Australian expats lose capital gains tax exemptions

THE FEDERAL Government has made a very significant change to capital gains tax (CGT) affecting ex pats, but it’s likely there are many Australians living overseas who are still completely in the dark about it.

Put simply, the change entails the CGT exemption for the Australian family home, which has been in existence for 35 years, being taken away from expat – or non-resident – Australians if they sell the property while living overseas.

Currently the exemption applies so long as the home was rented out for no more than six years at a time, but from July 1 this year the new changes will take effect.
Depreciation - Houses=

What are the changes?

The change to CGT means expats seeking a principal place of residence exemption must sell before June 30 or hold the property and wait until they return home to live in it again before selling. If they don’t, they risk paying a potentially hefty CGT bill on their home.

If the property was purchased before May 9, 2017 expats can sell before June 30 this year and avoid CGT, but if the property was purchased after May 9, 2017 and sold while living overseas CGT will still have to be paid, as there is no principal residence exemption.

The legislation, which seems to have been rushed through after both political parties previously promised they would exclude expats from the changes as it was unfair, will also apply retrospectively.

That means capital gains will be taxed for the entire time the property has been owned, rather than just for the time the occupant has lived overseas, which could become very expensive for those that bought their properties as far back as 1985, with property prices having risen very significantly.

The changes to CGT will also affect migrants who buy a home in Australia to live in while they are here, and then sell after returning home.
Depreciation - Houses

What impact will the change to CGT have on expats?
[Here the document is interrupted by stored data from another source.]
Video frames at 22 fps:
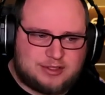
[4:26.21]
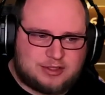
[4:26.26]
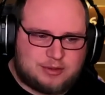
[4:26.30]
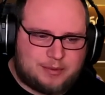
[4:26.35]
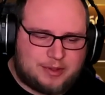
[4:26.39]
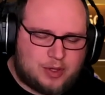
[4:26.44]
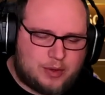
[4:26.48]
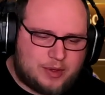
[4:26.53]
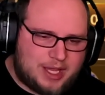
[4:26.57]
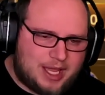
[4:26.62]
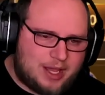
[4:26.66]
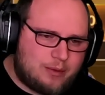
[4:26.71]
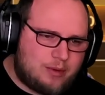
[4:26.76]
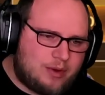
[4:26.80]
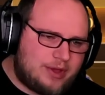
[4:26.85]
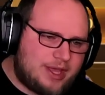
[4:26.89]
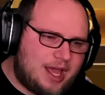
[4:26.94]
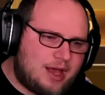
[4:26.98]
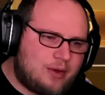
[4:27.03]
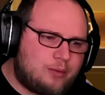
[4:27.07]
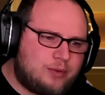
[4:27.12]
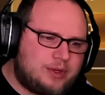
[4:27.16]
So I'm like, okay, well,
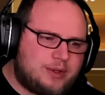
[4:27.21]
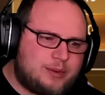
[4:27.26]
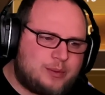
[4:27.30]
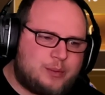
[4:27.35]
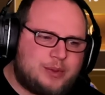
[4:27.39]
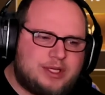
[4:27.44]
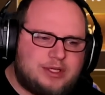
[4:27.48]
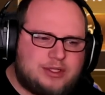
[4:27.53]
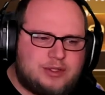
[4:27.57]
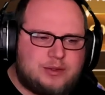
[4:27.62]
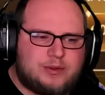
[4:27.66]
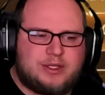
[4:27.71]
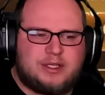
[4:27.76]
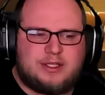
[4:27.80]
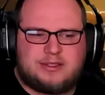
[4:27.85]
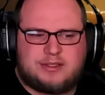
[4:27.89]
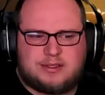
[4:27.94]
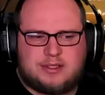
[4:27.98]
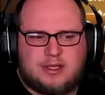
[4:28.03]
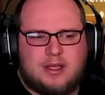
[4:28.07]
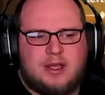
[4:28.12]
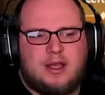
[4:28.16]
yeah, we can do
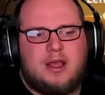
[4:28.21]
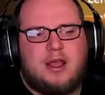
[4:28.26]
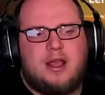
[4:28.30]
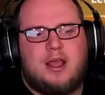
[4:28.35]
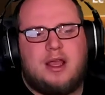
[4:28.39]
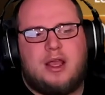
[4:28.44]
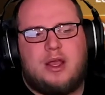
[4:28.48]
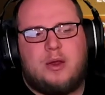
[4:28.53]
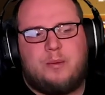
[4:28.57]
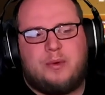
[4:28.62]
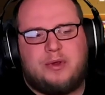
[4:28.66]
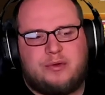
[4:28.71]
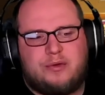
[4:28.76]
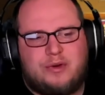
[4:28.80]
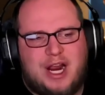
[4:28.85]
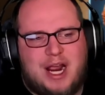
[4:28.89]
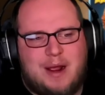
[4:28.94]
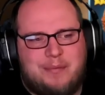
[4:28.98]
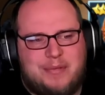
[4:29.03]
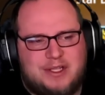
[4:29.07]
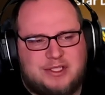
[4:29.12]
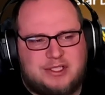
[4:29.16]
this. We can
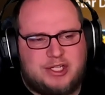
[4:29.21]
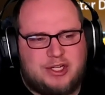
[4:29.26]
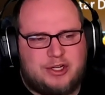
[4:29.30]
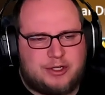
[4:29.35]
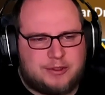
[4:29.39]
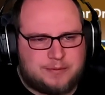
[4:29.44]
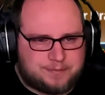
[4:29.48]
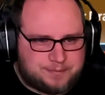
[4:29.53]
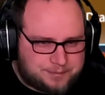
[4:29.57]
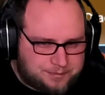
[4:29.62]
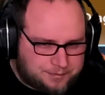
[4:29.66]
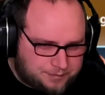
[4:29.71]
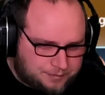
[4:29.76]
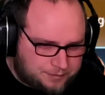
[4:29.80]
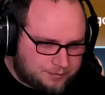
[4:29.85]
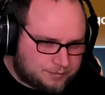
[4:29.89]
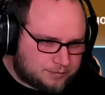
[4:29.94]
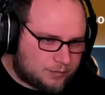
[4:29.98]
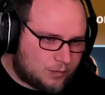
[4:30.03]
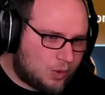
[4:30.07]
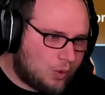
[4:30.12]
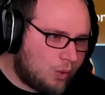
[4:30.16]
grab this here.
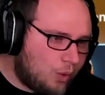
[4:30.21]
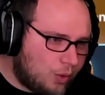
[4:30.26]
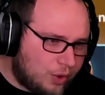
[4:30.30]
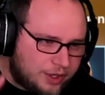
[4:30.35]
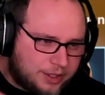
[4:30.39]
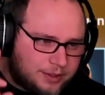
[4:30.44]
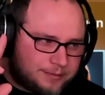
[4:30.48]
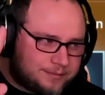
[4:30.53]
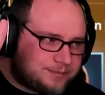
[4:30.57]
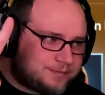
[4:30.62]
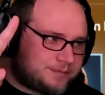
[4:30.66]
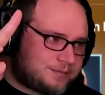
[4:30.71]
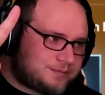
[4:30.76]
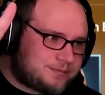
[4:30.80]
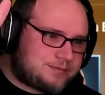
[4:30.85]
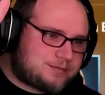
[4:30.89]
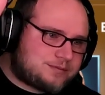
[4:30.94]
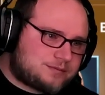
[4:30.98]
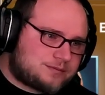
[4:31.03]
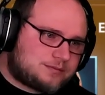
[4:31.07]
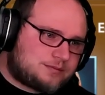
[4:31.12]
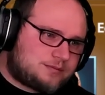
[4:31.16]
Or
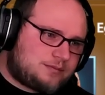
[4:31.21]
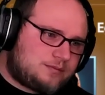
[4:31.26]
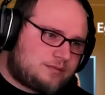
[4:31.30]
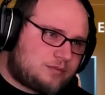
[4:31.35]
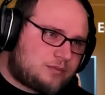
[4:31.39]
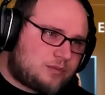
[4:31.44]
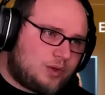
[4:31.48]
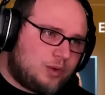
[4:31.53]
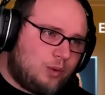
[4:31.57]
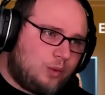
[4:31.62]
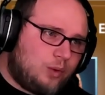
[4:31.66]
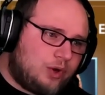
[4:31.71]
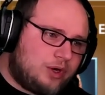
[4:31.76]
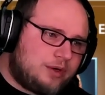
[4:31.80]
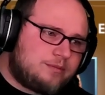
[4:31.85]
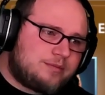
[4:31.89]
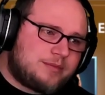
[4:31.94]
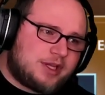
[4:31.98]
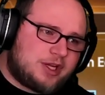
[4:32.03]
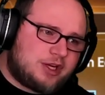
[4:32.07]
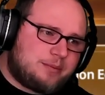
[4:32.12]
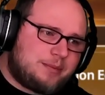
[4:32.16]

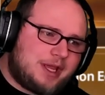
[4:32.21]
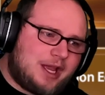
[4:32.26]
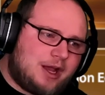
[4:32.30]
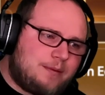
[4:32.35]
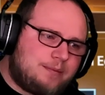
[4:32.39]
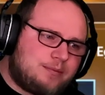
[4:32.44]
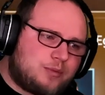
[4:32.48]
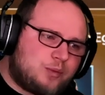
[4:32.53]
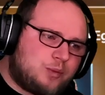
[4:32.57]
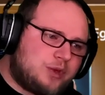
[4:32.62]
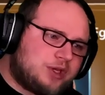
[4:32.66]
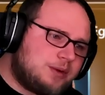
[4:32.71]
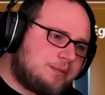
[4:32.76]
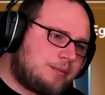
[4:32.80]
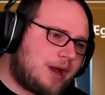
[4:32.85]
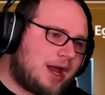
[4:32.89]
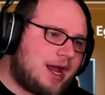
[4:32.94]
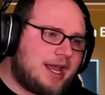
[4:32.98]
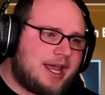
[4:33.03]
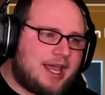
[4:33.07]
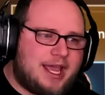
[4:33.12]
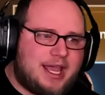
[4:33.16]
hear me out. We could
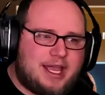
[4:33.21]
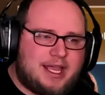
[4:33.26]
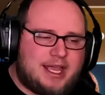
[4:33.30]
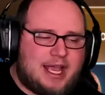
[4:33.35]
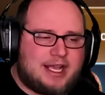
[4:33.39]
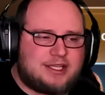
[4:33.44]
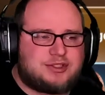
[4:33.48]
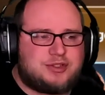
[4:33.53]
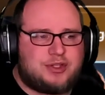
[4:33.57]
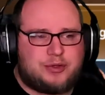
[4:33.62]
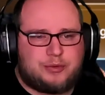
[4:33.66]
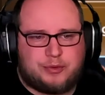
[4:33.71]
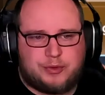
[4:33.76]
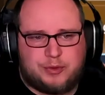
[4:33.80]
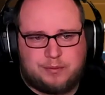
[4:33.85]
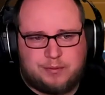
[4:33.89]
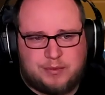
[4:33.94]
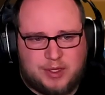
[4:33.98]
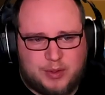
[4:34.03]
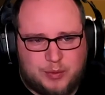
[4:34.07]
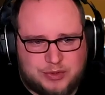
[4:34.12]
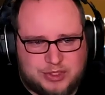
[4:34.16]
buy a Excellent
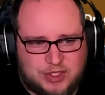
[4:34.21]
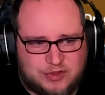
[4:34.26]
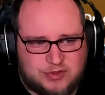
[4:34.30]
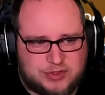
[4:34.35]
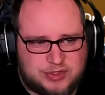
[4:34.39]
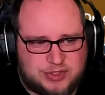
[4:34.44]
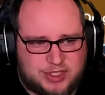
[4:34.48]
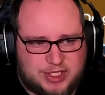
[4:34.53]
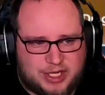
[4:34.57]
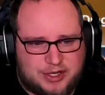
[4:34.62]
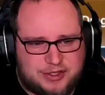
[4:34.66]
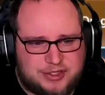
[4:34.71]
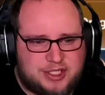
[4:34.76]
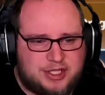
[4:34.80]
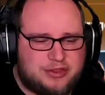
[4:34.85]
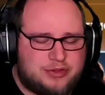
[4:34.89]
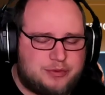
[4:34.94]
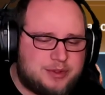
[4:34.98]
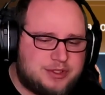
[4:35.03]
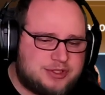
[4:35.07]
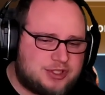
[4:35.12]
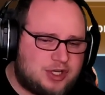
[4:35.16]
Rune, which gives us a
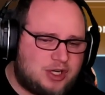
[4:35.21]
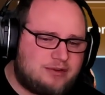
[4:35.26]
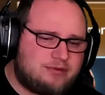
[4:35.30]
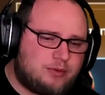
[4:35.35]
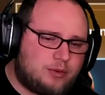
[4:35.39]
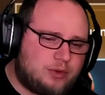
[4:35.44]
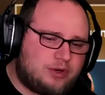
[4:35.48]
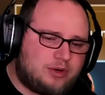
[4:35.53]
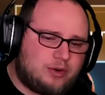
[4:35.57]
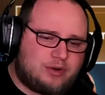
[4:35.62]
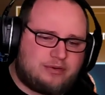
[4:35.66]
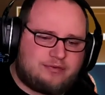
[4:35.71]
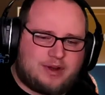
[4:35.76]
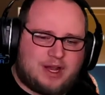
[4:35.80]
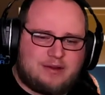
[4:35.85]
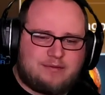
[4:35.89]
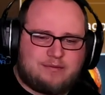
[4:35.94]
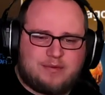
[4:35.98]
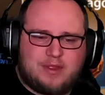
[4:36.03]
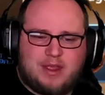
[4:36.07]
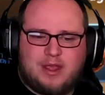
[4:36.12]
guaranteed 3-star, 4 or 5.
The change will only affect expats who sell a home in Australia they have previously lived in while they are living overseas.
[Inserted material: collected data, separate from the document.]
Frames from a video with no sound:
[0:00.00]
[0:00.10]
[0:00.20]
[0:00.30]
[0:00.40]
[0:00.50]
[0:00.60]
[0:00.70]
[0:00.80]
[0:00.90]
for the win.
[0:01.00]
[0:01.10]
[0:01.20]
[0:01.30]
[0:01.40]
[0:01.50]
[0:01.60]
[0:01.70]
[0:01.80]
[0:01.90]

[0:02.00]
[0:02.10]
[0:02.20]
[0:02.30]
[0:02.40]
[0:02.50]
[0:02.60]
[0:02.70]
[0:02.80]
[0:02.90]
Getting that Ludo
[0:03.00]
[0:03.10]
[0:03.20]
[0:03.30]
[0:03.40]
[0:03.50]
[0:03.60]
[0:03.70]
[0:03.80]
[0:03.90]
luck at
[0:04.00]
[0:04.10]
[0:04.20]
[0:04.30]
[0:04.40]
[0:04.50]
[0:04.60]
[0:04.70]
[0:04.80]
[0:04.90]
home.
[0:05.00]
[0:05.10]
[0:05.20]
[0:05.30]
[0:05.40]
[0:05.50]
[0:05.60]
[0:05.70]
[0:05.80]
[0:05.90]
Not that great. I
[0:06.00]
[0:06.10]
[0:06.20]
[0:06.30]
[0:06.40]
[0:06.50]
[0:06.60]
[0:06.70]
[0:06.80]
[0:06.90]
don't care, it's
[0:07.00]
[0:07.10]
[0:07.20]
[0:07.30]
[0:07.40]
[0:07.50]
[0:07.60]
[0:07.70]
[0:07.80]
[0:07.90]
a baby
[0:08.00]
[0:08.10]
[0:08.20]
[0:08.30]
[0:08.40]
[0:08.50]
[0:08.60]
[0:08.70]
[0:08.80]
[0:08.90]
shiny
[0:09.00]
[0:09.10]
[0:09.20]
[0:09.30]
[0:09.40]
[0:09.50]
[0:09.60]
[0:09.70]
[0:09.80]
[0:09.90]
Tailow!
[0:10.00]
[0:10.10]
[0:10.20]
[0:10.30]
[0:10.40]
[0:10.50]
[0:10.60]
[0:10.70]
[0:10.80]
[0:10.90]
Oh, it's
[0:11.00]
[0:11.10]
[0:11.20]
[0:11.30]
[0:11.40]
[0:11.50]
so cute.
It’s difficult to determine exactly how many expats will be impacted, but it could be tens of thousands to hundreds of thousands.

And then there is not only current expats to consider, but those moving overseas in the years to come, particularly in an increasingly global economy where many people are going abroad to work.

Those that are affected will be significantly disadvantaged. Experts agree it’s an unfair tax to drop on Australians who have purchased in good faith, believing their home would be exempt from CGT, and continued to contribute to the Australian economy through taxes on their homes if they are rented out.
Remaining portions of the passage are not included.